With the introduction of modern slavery legislation in Australia, the responsibility of boards just stepped into another complex area.
It is hard being a director, and it should be. Corporations reach into our everyday lives. They shape and influence societies and economies. The decisions directors make impact all of us.
Board accountability is once again in the spotlight. Royal Commissions, the APRA Prudential Inquiry into the Commonwealth Bank of Australia, and proposed changes to the ASX Corporate Governance Principles all indicate that there is a fundamental question that boards must answer.
How do we earn and maintain trust?
During October and November 2018 we spoke to 150 directors across Australia. All of these discussions centred on the intersection between trust and board accountability for non-financial risks.
The non-financial risk we focused on was the introduction of modern slavery reporting legislation in Australia, which will require boards to approve a mandatory, public, annual statement on the risk of forced labour, debt bondage, trafficking and other slavery-like practices in their operations and supply chains.
So what does Australia’s director community think?
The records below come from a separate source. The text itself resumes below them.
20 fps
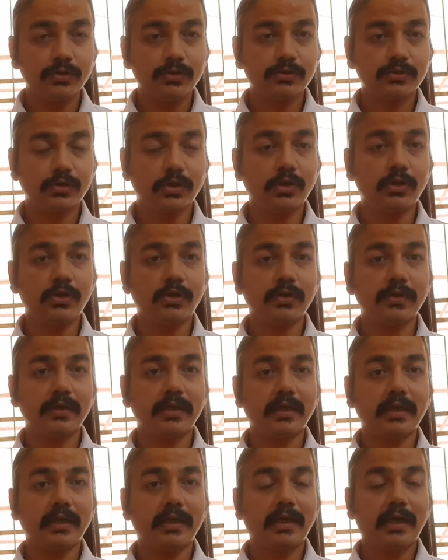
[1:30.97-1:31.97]
So,
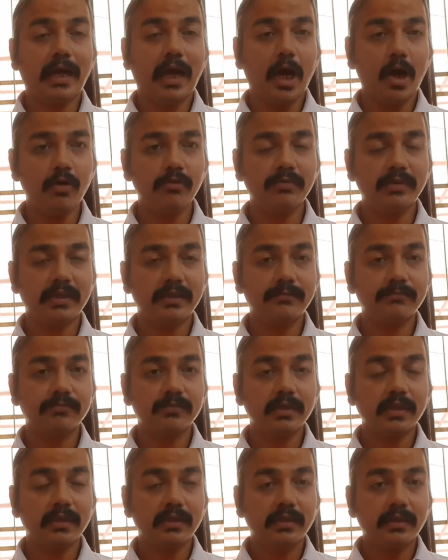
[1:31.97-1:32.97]
however,
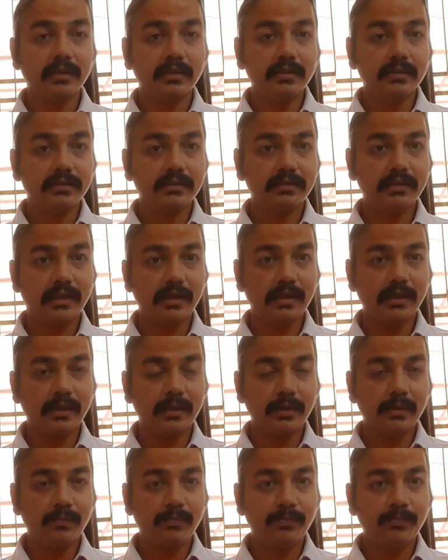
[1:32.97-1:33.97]

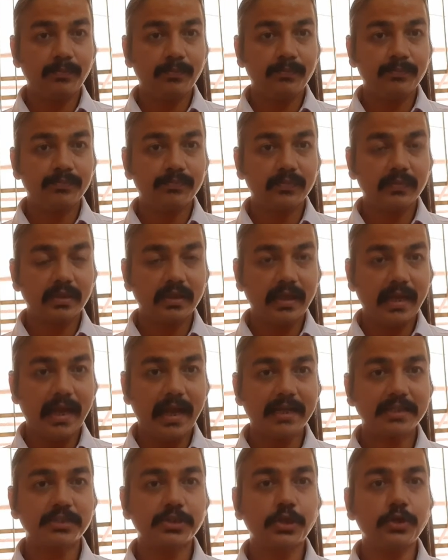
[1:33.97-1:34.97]
the
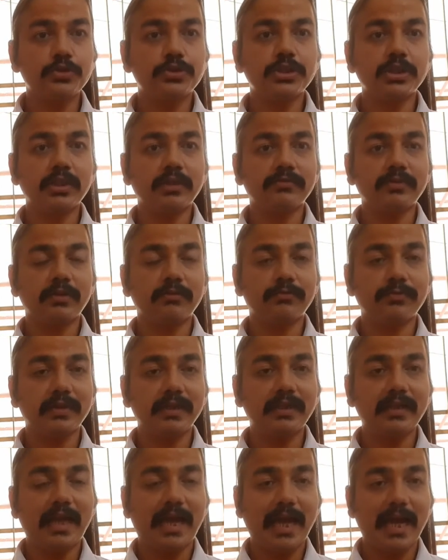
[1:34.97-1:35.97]
execution of the
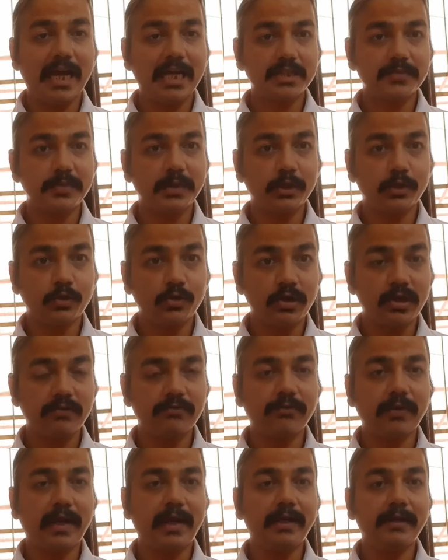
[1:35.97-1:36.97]
will has been
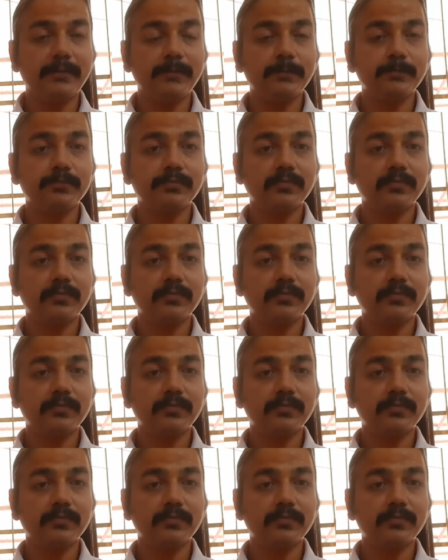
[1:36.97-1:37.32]
codified.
We’ve distilled our discussions into two key learnings: business and human rights is not a zero sum game, and director accountability for non-financial risk is not going away.
Human rights is not a zero sum game
Directors are clearly grappling with how to balance ideas that seem diametrically opposed. We heard three clear positions in response to the introduction of Australia’s Modern Slavery Act.
Strategy or compliance: A compliance-based approach to the legislative requirement to report on modern slavery is the easiest path.
Opportunity or risk: Responding to modern slavery is about risk management.
Trust or profit: Making decisions that support growing trust comes at a cost to growth and company profit.
The collegiate conversation demonstrated that these are not ‘either or’ propositions.
In fact, profit, and in particular growth, are only secured with stakeholder and community acceptance of your business. While you comply with the modern slavery legislation by reporting, you manage your risk by responding. This means business needs a strategic approach to dealing with the impact of its decisions on people.
We’ve all been thinking about harm to people ‘inside the fence’ for years. For those that haven’t already, it’s time to start thinking about those ‘outside the fence’.
While it is appropriate to take a risk-based approach to prioritising the most severe and likely modern slavery practices in your operations and supply chains, leading directors are clearly examining this through an opportunity lens. We heard about opportunities to create supply chain efficiencies, deeper supplier relationships, and to cultivate community partnerships. Others were already creating differentiated products in the market using technology to assure quality, origin, and the absence of harm to people.
Directors showed us that this is not a zero sum game. Profit, compliance and risk management are central considerations to appropriately exercising director duties. However, prioritising human rights considerations can build trust, offer a framework for strategic decision making, and create opportunities for doing business better.
Director accountability for non-financial risks is not going away
No-one outright accepts slavery. Well, except it is complicated, isn’t it? What about when we operate in, or procure from, a country where child labour is a way of life? Or where any job, irrespective of the conditions under which it is performed, is better than nothing? Or where choosing to cut off a supplier could destroy a region’s economy?
We were surprised by how often directors wanted to talk about the difficult intersection between human rights, culture and values. The most frequent question underlying this discussion is: Where does it end?
Importantly, business alone does not need to solve this. Accountability for non-financial risk, particularly social risk, is linked to two broader debates.
The first is about governance. When the APRA CBA report said directors had a ‘tin ear’ to community expectations about fair treatment, it was talking about a fundamental failure to listen to people, particularly the most vulnerable.
The second is about the corporate responsibility to respect human rights. The United National Guiding Principles on Business and Human Rights draw a line in the sand by clarifying that business can no longer chose to be wilfully blind to how its activities impact on people.
The introduction of a mandatory modern slavery reporting requirement in both the Australian and New South Wales legislation crystallises these evolving expectations by asking business to take the first steps: exercise due diligence to identify where people are at risk of harm, take action to prevent it, or remediate when you find it.
Many directors shared with us that they are overwhelmed by what the modern slavery legislation is asking of them. We frequently heard very valid questions about scope and scale. How can we possibly have visibility over our entire supply chain? Do we need to have a new program to manage this risk? Who will pay for this?
So where does it end? This is in no way to minimise the challenge that business faces in performing these tasks, but there are now well-trodden paths to follow and innovative approaches from which to learn.
The honest answer is that it won’t end. Director accountability for non-financial risks is not going away. Set your risk appetite and start where the risk of harm is greatest. Examine your assumptions about who your stakeholders are, and then listen to them, and learn from leading practice.
If you choose to not listen, then beware the consequences of your business having a ‘tin ear’.